The required output is the exact run of lines in the listing below from the line holding "[2:23.60-2:24.60]" through the line holding "[2:30.60-2:31.60]", with no pictures.

*Given records*
::::::::::

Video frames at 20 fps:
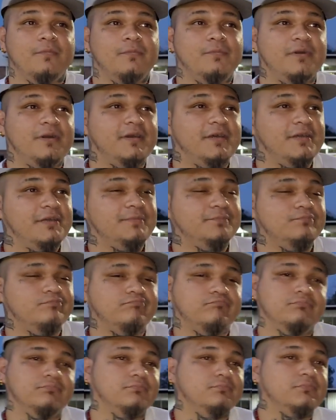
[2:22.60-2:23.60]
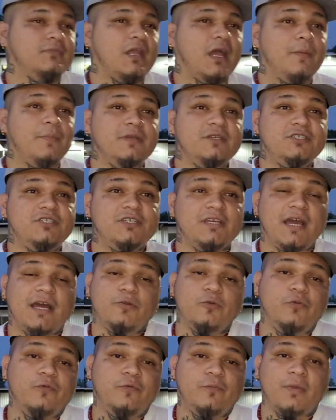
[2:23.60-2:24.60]
But, I mean, shit, I
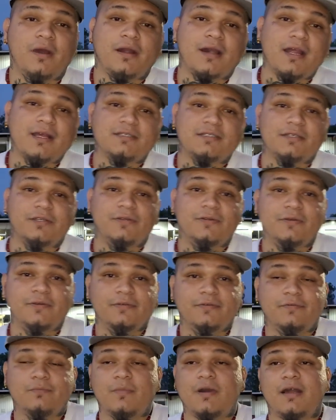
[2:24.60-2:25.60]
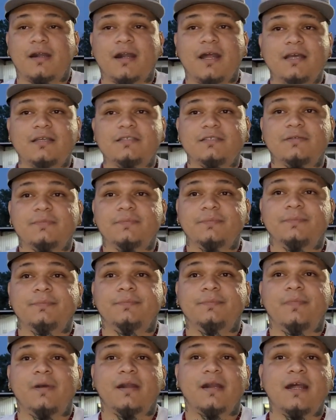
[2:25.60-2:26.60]
do it for my raza, you know? My raza.
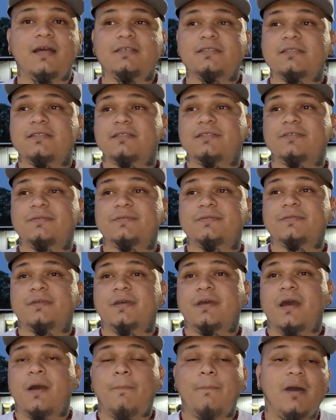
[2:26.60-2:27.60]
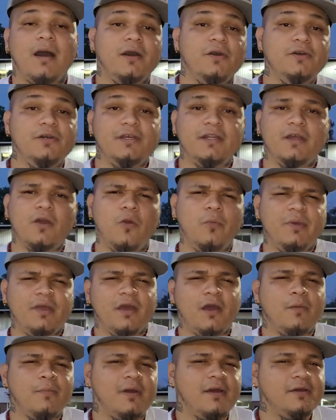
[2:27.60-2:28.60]
My raza is my hood, it go
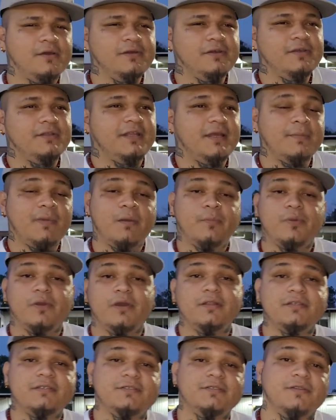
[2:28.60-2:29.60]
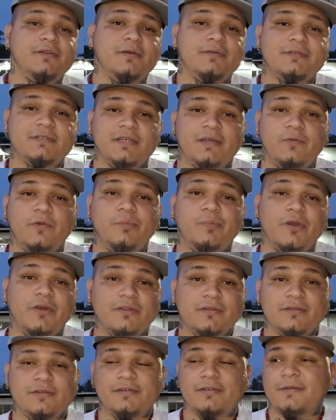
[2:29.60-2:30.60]
beyond my hood. They my brothers, you know what I'm saying? We
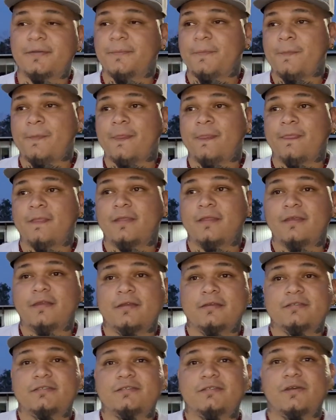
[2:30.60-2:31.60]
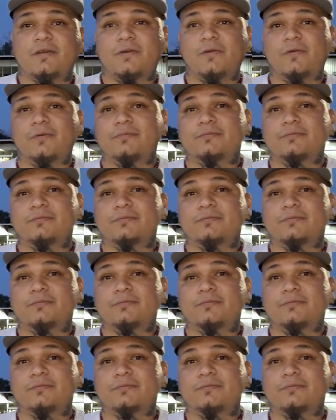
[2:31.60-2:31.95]
brotherhood. So,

::::::::::

*Exercise result*
[2:23.60-2:24.60]
But, I mean, shit, I
[2:24.60-2:25.60]
[2:25.60-2:26.60]
do it for my raza, you know? My raza.
[2:26.60-2:27.60]
[2:27.60-2:28.60]
My raza is my hood, it go
[2:28.60-2:29.60]
[2:29.60-2:30.60]
beyond my hood. They my brothers, you know what I'm saying? We
[2:30.60-2:31.60]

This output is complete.